• Task brief:
Apart from the pictures, every line below needs to be reproduced verbatim.

• Stored records:
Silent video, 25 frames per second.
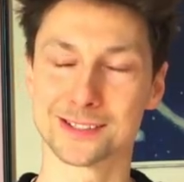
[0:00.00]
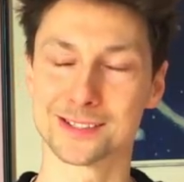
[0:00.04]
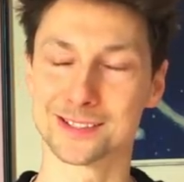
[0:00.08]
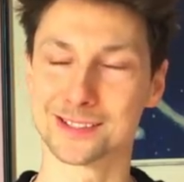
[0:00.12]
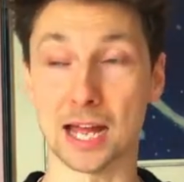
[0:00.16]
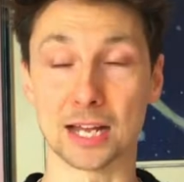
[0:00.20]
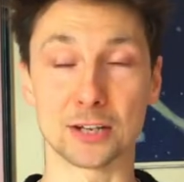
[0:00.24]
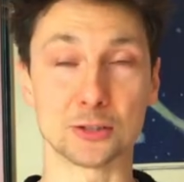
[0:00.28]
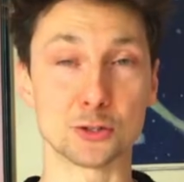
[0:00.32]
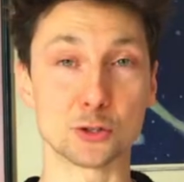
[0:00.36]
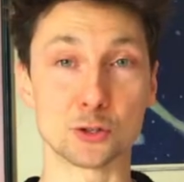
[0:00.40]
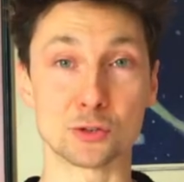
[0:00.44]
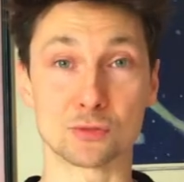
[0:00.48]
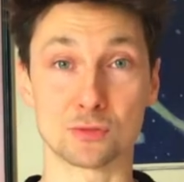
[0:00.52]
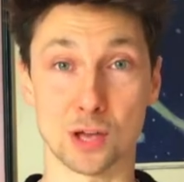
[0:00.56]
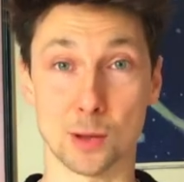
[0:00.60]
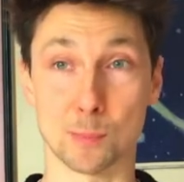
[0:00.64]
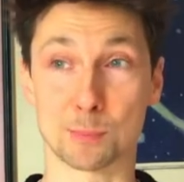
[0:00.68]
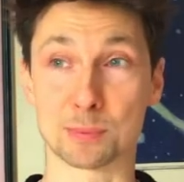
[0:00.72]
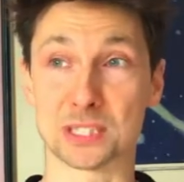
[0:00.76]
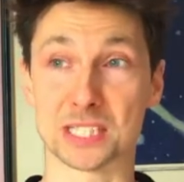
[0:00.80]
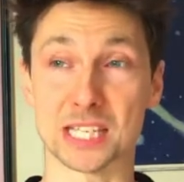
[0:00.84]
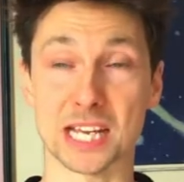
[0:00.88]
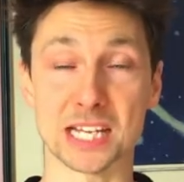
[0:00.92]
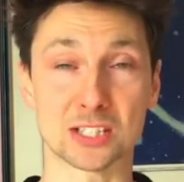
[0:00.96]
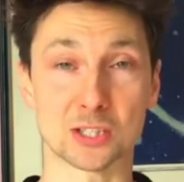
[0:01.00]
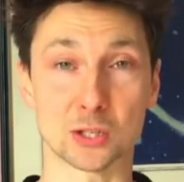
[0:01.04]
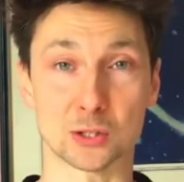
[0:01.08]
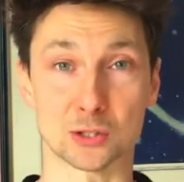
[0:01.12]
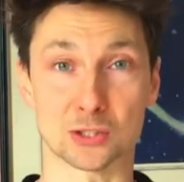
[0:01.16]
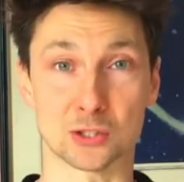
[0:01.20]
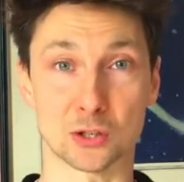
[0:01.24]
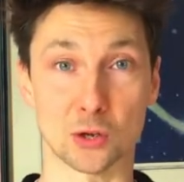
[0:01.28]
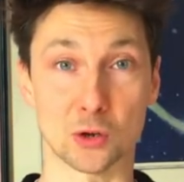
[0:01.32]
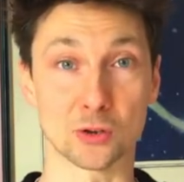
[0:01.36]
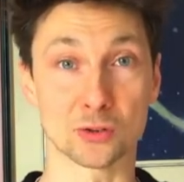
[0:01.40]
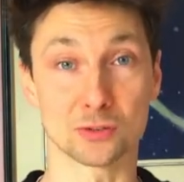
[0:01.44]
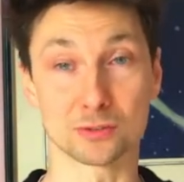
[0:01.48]
And a potato
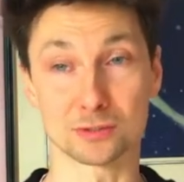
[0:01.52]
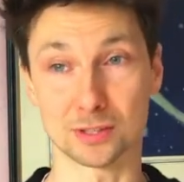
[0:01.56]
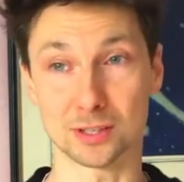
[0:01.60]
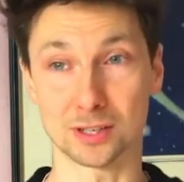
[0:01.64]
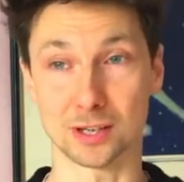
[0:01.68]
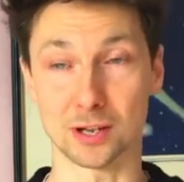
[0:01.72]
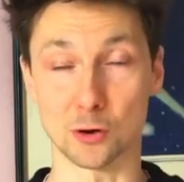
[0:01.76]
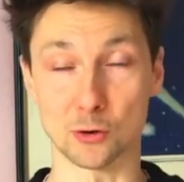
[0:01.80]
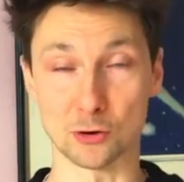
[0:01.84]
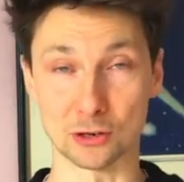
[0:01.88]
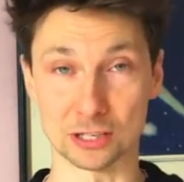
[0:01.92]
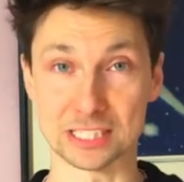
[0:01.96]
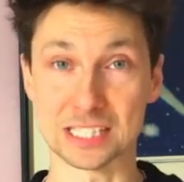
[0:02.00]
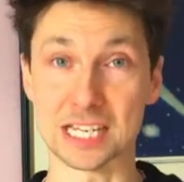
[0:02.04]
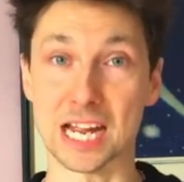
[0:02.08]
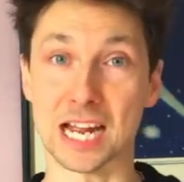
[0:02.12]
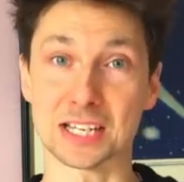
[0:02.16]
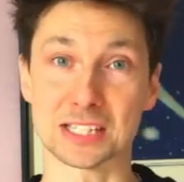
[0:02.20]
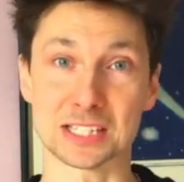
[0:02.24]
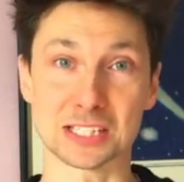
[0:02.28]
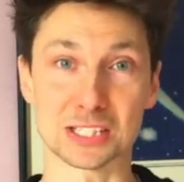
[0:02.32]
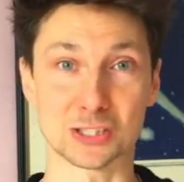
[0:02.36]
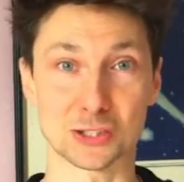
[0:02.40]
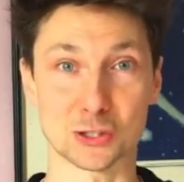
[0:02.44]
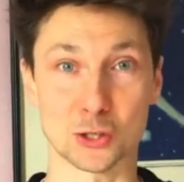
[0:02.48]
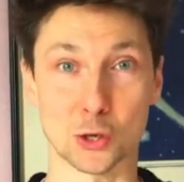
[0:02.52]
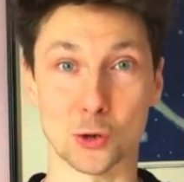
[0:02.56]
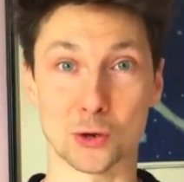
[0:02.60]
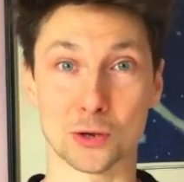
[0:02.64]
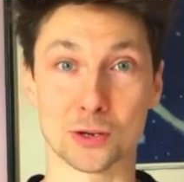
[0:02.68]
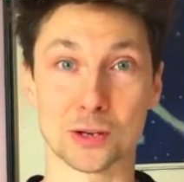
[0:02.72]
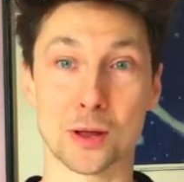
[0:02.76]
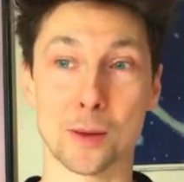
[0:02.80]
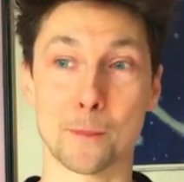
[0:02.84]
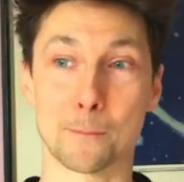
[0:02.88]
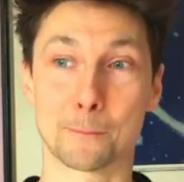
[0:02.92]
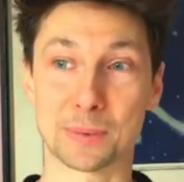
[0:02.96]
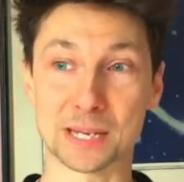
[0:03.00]
scone or a tatty
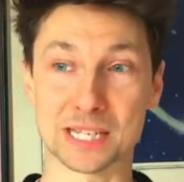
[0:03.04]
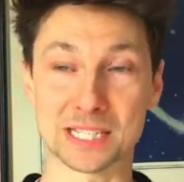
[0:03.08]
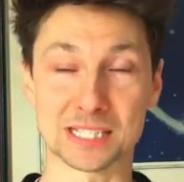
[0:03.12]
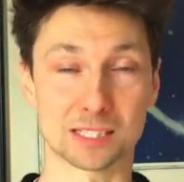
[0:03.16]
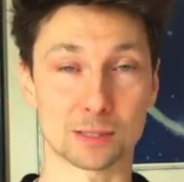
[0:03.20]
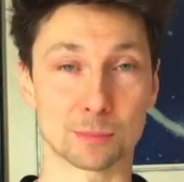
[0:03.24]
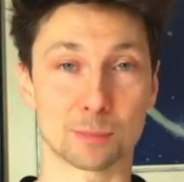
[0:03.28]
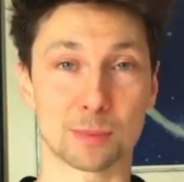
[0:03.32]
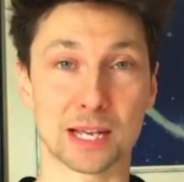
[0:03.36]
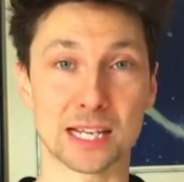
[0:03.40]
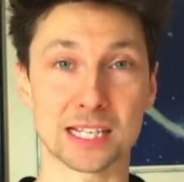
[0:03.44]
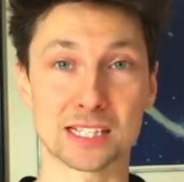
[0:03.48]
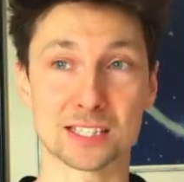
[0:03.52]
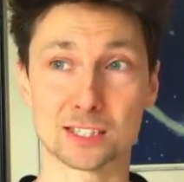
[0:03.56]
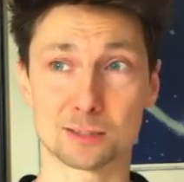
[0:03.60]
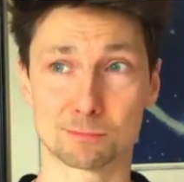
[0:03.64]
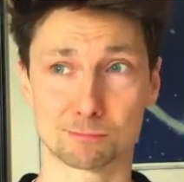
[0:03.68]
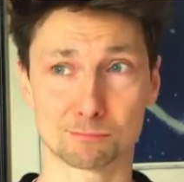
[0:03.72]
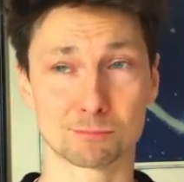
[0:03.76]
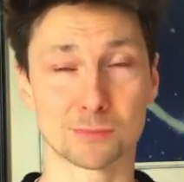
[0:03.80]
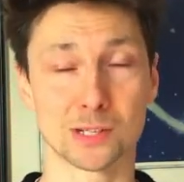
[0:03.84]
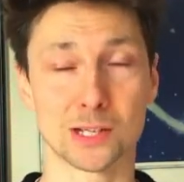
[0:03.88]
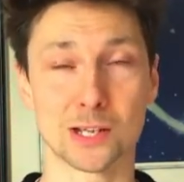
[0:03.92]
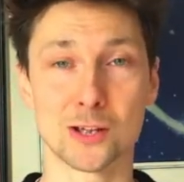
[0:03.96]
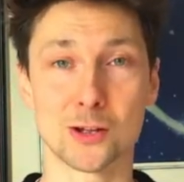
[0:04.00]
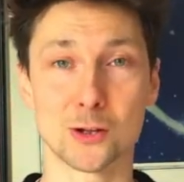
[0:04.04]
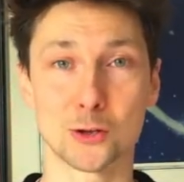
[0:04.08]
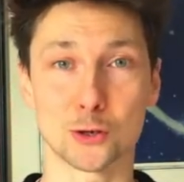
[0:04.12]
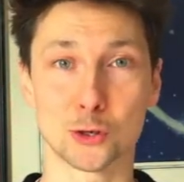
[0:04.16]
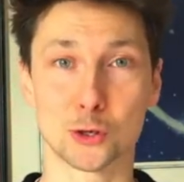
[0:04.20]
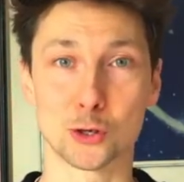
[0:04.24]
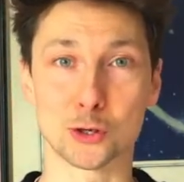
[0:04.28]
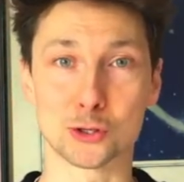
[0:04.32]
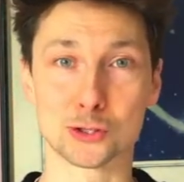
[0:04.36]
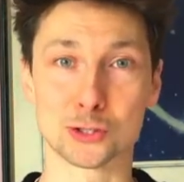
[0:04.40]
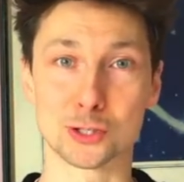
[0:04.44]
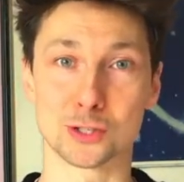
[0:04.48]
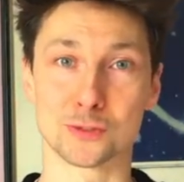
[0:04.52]
scone pizza base
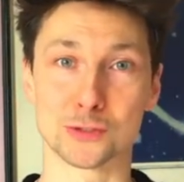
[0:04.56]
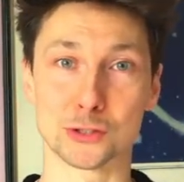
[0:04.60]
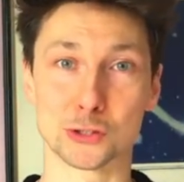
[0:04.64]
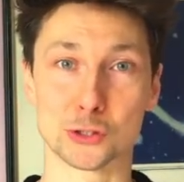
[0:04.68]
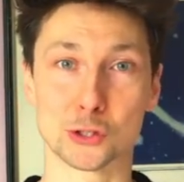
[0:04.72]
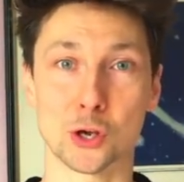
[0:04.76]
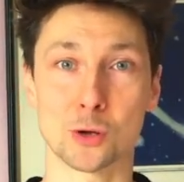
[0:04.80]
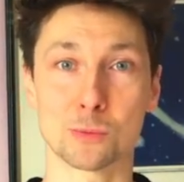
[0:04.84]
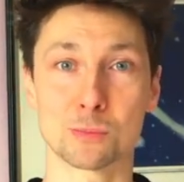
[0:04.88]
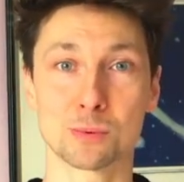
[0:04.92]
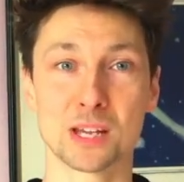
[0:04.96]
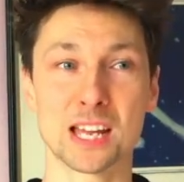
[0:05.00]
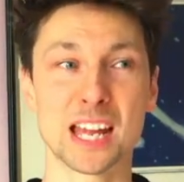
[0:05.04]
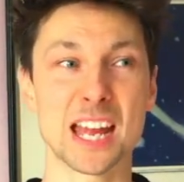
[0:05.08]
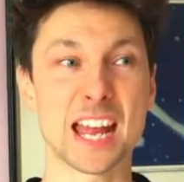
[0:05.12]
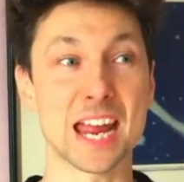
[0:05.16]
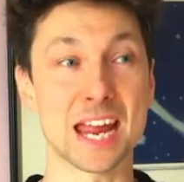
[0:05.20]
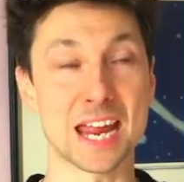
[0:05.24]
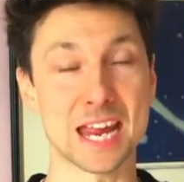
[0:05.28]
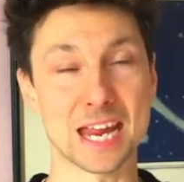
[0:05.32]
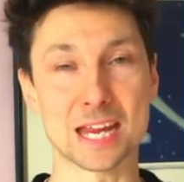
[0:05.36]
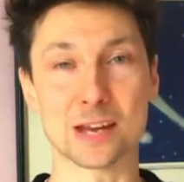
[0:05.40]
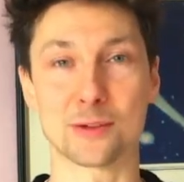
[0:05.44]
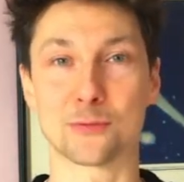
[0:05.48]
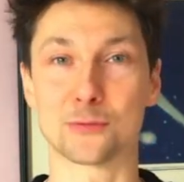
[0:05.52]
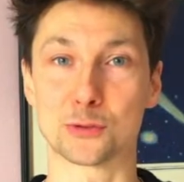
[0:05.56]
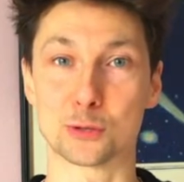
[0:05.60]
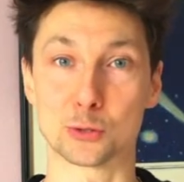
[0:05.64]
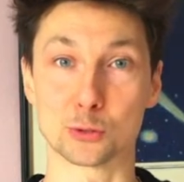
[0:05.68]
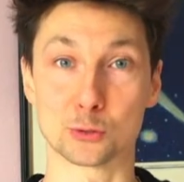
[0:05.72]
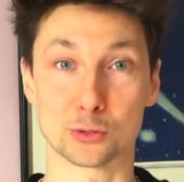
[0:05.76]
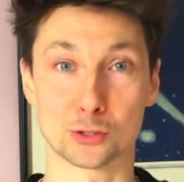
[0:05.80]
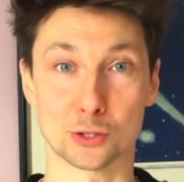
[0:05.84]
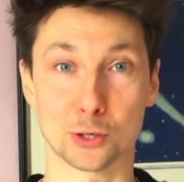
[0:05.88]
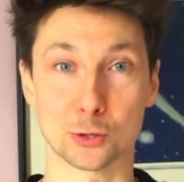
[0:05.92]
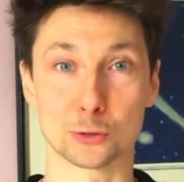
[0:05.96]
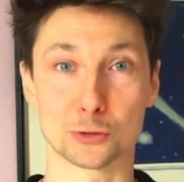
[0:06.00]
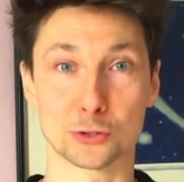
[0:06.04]
could do the job if you
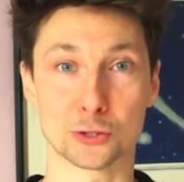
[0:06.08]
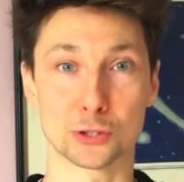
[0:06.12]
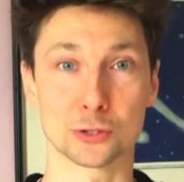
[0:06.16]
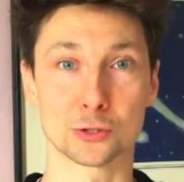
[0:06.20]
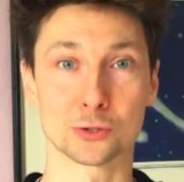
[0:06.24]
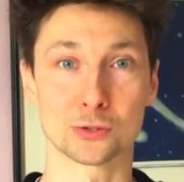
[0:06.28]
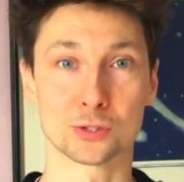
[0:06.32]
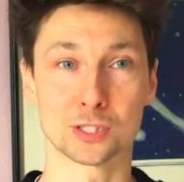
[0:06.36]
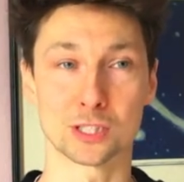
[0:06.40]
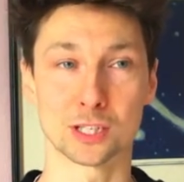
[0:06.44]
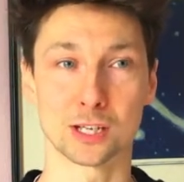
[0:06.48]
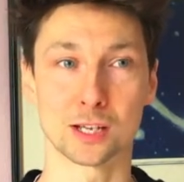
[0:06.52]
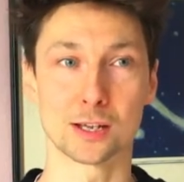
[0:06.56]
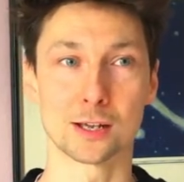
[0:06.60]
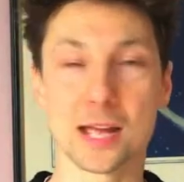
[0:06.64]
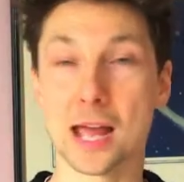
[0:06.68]
so choose.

• Solved exercise:
Silent video, 25 frames per second.
[0:00.00]
[0:00.04]
[0:00.08]
[0:00.12]
[0:00.16]
[0:00.20]
[0:00.24]
[0:00.28]
[0:00.32]
[0:00.36]
[0:00.40]
[0:00.44]
[0:00.48]
[0:00.52]
[0:00.56]
[0:00.60]
[0:00.64]
[0:00.68]
[0:00.72]
[0:00.76]
[0:00.80]
[0:00.84]
[0:00.88]
[0:00.92]
[0:00.96]
[0:01.00]
[0:01.04]
[0:01.08]
[0:01.12]
[0:01.16]
[0:01.20]
[0:01.24]
[0:01.28]
[0:01.32]
[0:01.36]
[0:01.40]
[0:01.44]
[0:01.48]
And a potato
[0:01.52]
[0:01.56]
[0:01.60]
[0:01.64]
[0:01.68]
[0:01.72]
[0:01.76]
[0:01.80]
[0:01.84]
[0:01.88]
[0:01.92]
[0:01.96]
[0:02.00]
[0:02.04]
[0:02.08]
[0:02.12]
[0:02.16]
[0:02.20]
[0:02.24]
[0:02.28]
[0:02.32]
[0:02.36]
[0:02.40]
[0:02.44]
[0:02.48]
[0:02.52]
[0:02.56]
[0:02.60]
[0:02.64]
[0:02.68]
[0:02.72]
[0:02.76]
[0:02.80]
[0:02.84]
[0:02.88]
[0:02.92]
[0:02.96]
[0:03.00]
scone or a tatty
[0:03.04]
[0:03.08]
[0:03.12]
[0:03.16]
[0:03.20]
[0:03.24]
[0:03.28]
[0:03.32]
[0:03.36]
[0:03.40]
[0:03.44]
[0:03.48]
[0:03.52]
[0:03.56]
[0:03.60]
[0:03.64]
[0:03.68]
[0:03.72]
[0:03.76]
[0:03.80]
[0:03.84]
[0:03.88]
[0:03.92]
[0:03.96]
[0:04.00]
[0:04.04]
[0:04.08]
[0:04.12]
[0:04.16]
[0:04.20]
[0:04.24]
[0:04.28]
[0:04.32]
[0:04.36]
[0:04.40]
[0:04.44]
[0:04.48]
[0:04.52]
scone pizza base
[0:04.56]
[0:04.60]
[0:04.64]
[0:04.68]
[0:04.72]
[0:04.76]
[0:04.80]
[0:04.84]
[0:04.88]
[0:04.92]
[0:04.96]
[0:05.00]
[0:05.04]
[0:05.08]
[0:05.12]
[0:05.16]
[0:05.20]
[0:05.24]
[0:05.28]
[0:05.32]
[0:05.36]
[0:05.40]
[0:05.44]
[0:05.48]
[0:05.52]
[0:05.56]
[0:05.60]
[0:05.64]
[0:05.68]
[0:05.72]
[0:05.76]
[0:05.80]
[0:05.84]
[0:05.88]
[0:05.92]
[0:05.96]
[0:06.00]
[0:06.04]
could do the job if you
[0:06.08]
[0:06.12]
[0:06.16]
[0:06.20]
[0:06.24]
[0:06.28]
[0:06.32]
[0:06.36]
[0:06.40]
[0:06.44]
[0:06.48]
[0:06.52]
[0:06.56]
[0:06.60]
[0:06.64]
[0:06.68]
so choose.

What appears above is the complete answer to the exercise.